TASK PROMPT:
Pull out every line from the line containing "[12:06.77-12:06.87]" through the end of the material, both ends included, and reproduce it exactly. Keep pictures out.

**** SUPPLIED MATERIAL

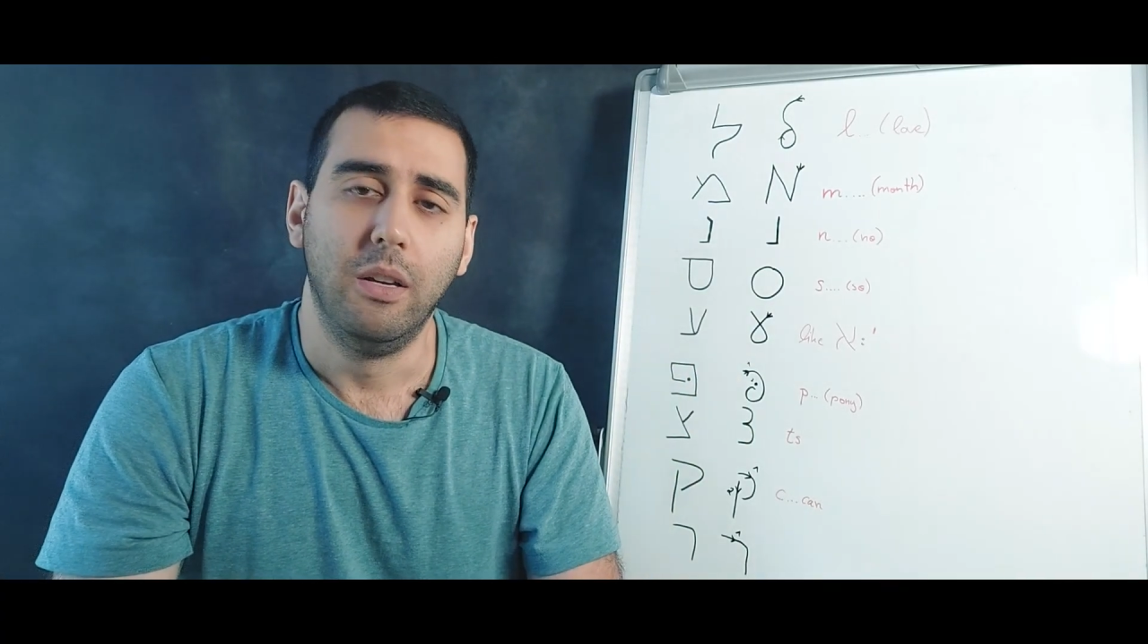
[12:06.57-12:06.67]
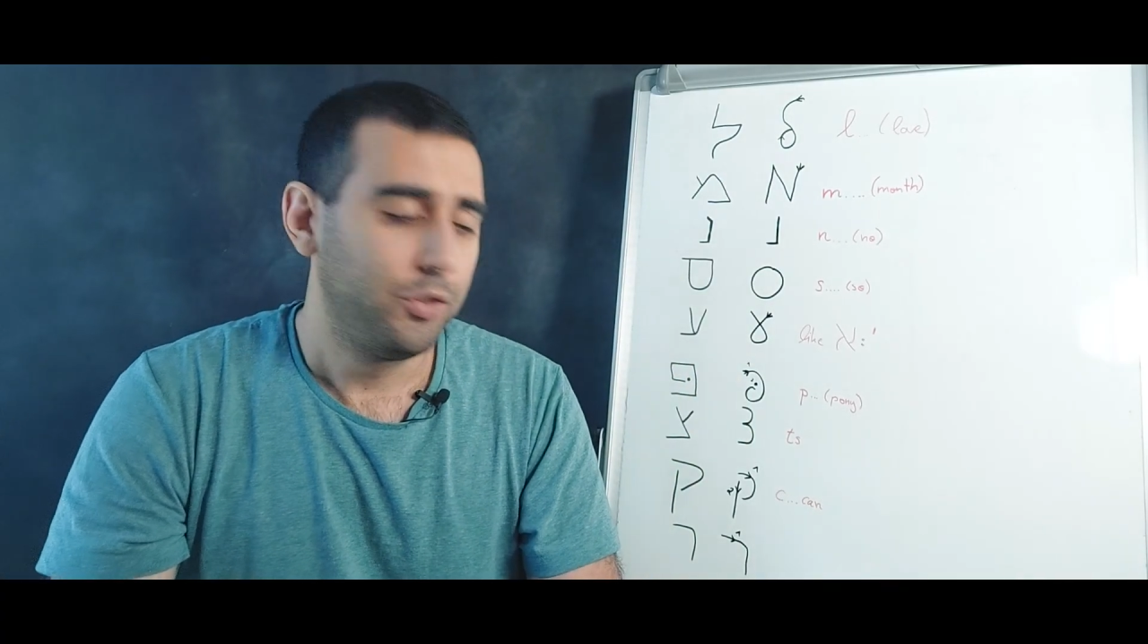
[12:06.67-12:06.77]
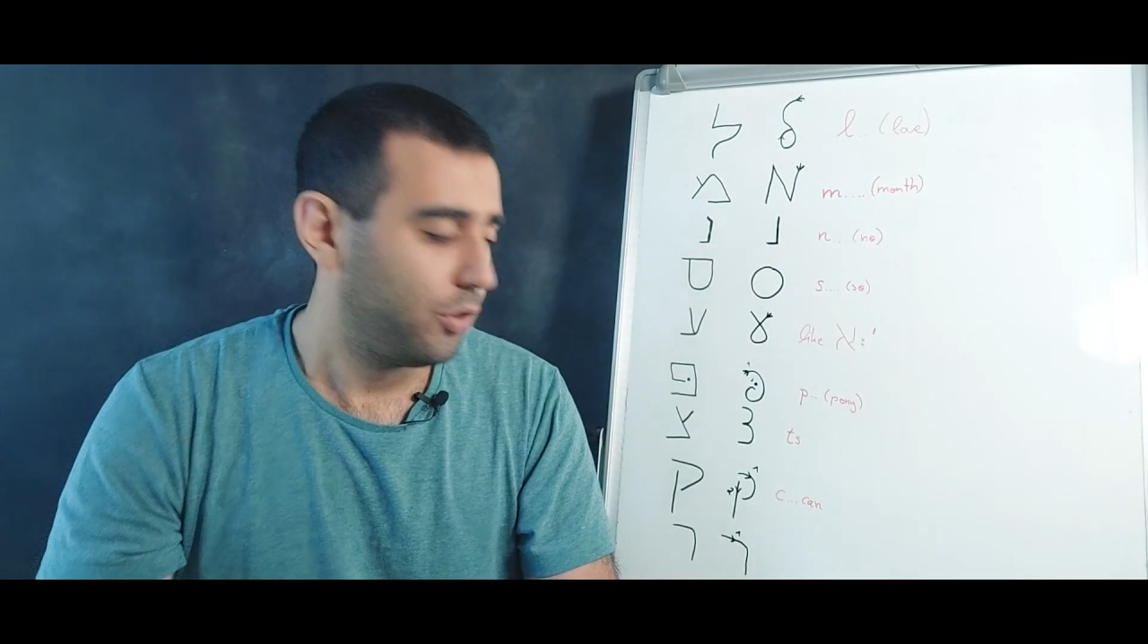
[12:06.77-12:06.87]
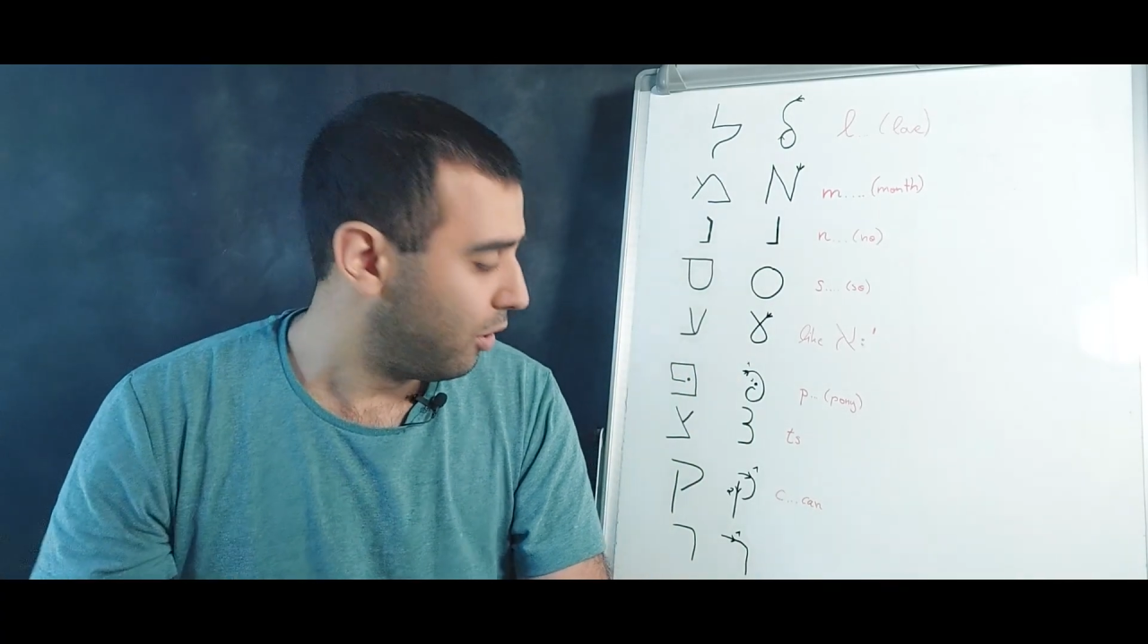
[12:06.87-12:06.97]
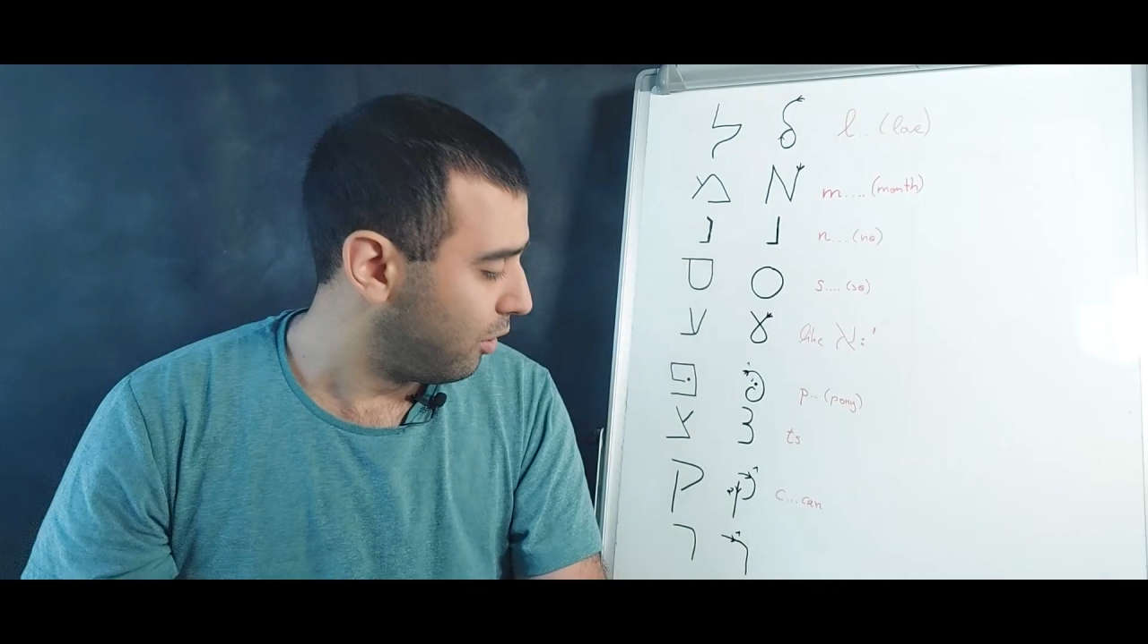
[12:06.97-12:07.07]

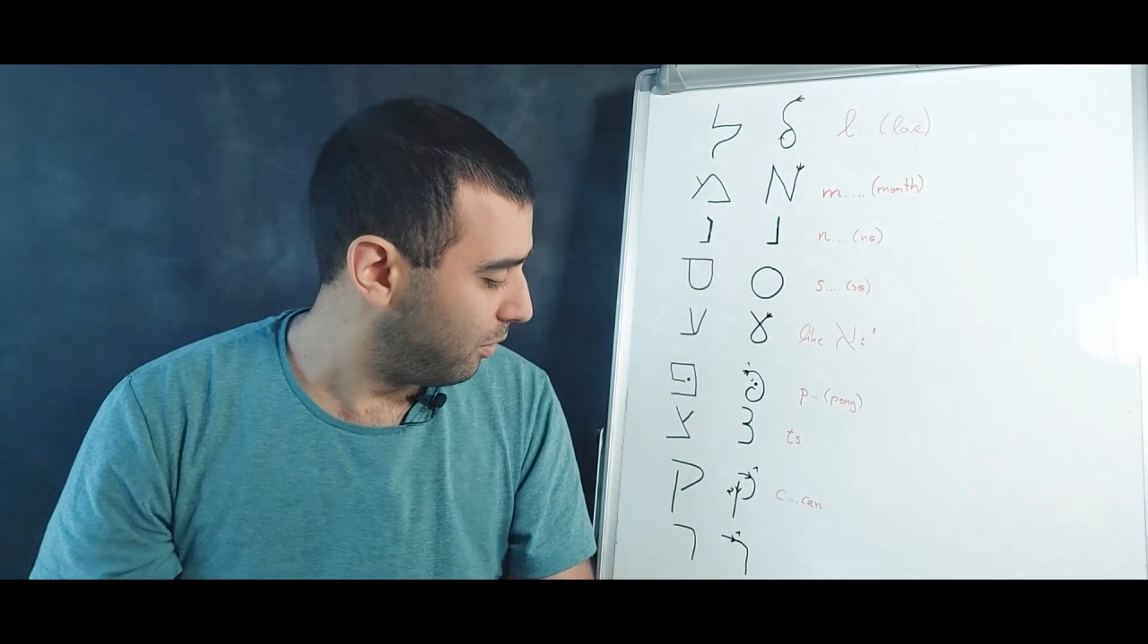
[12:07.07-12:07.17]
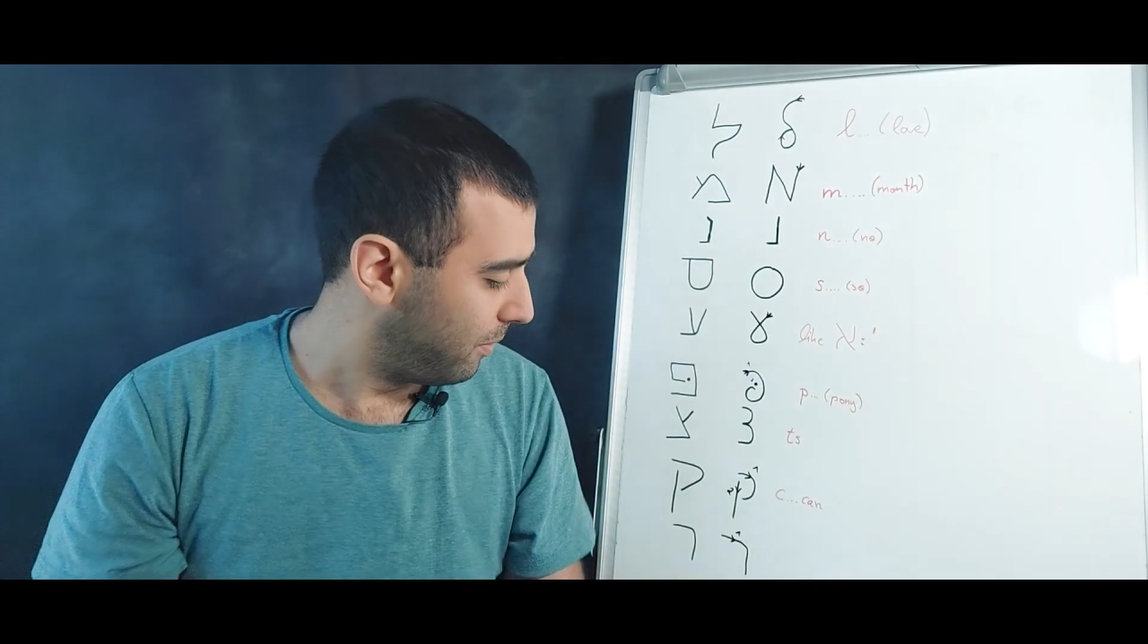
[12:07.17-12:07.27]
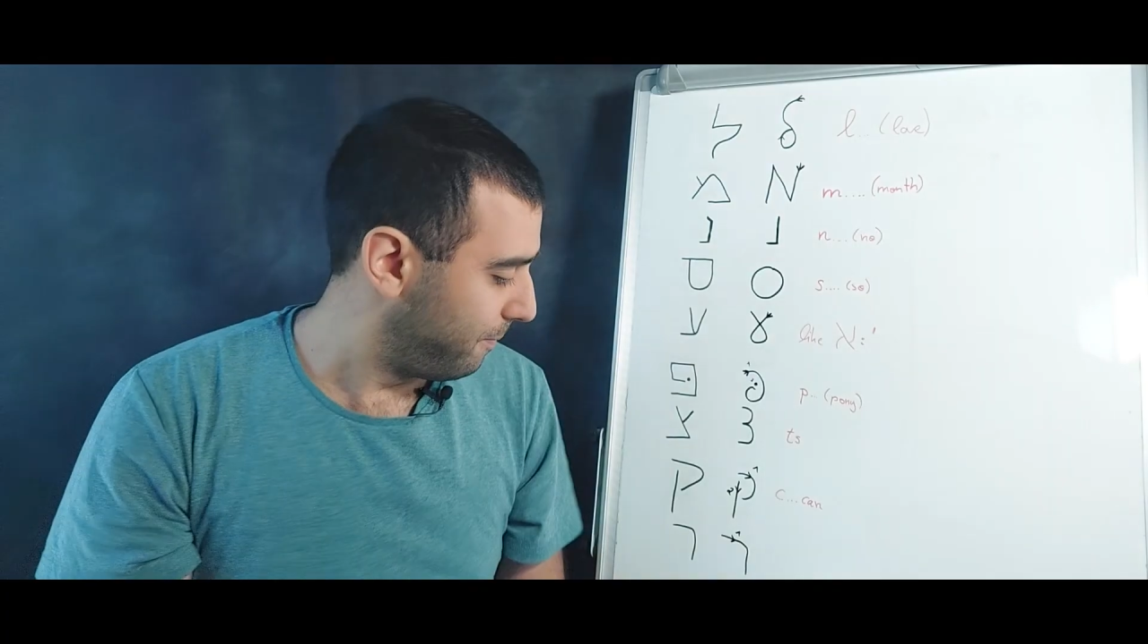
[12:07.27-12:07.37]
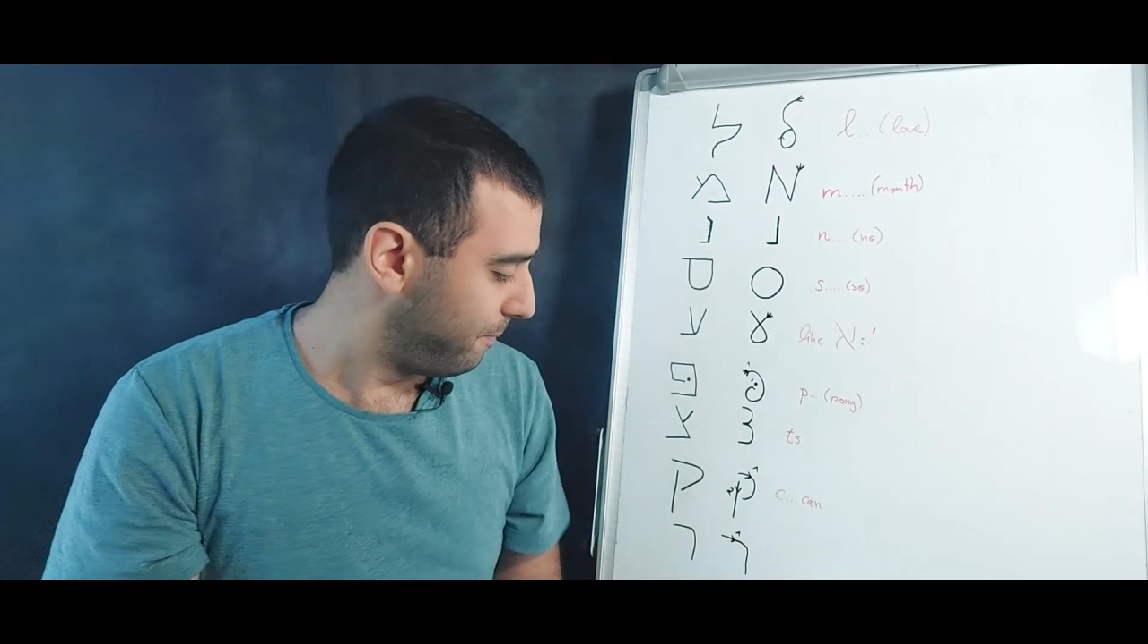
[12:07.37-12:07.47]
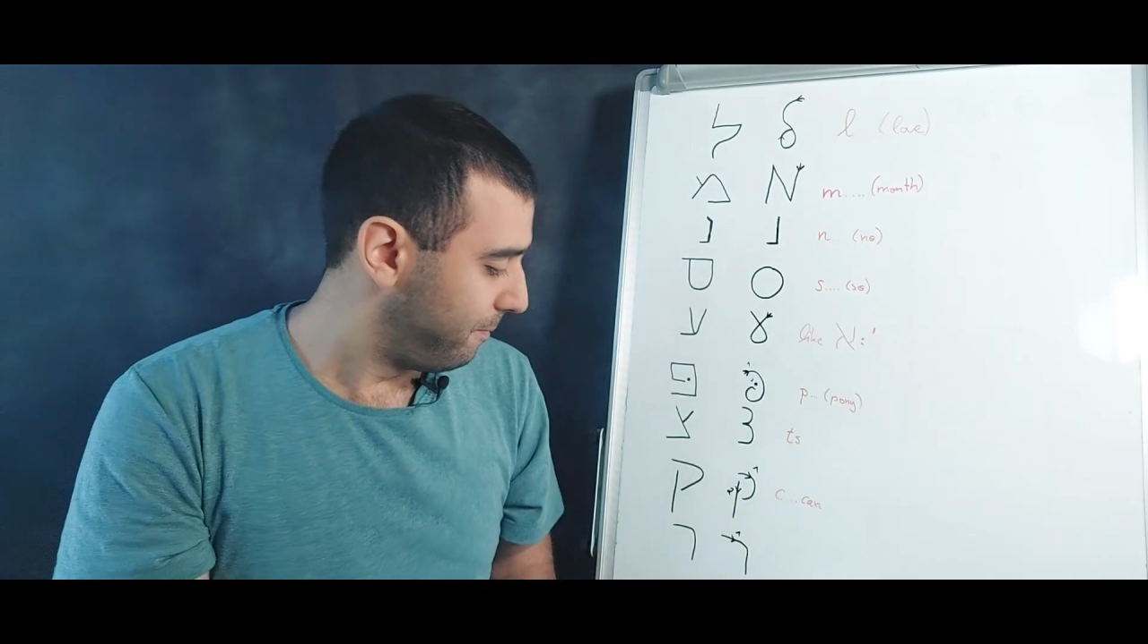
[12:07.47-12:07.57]
So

********

RESULT FOR THIS TASK:
[12:06.77-12:06.87]
[12:06.87-12:06.97]
[12:06.97-12:07.07]

[12:07.07-12:07.17]
[12:07.17-12:07.27]
[12:07.27-12:07.37]
[12:07.37-12:07.47]
[12:07.47-12:07.57]
So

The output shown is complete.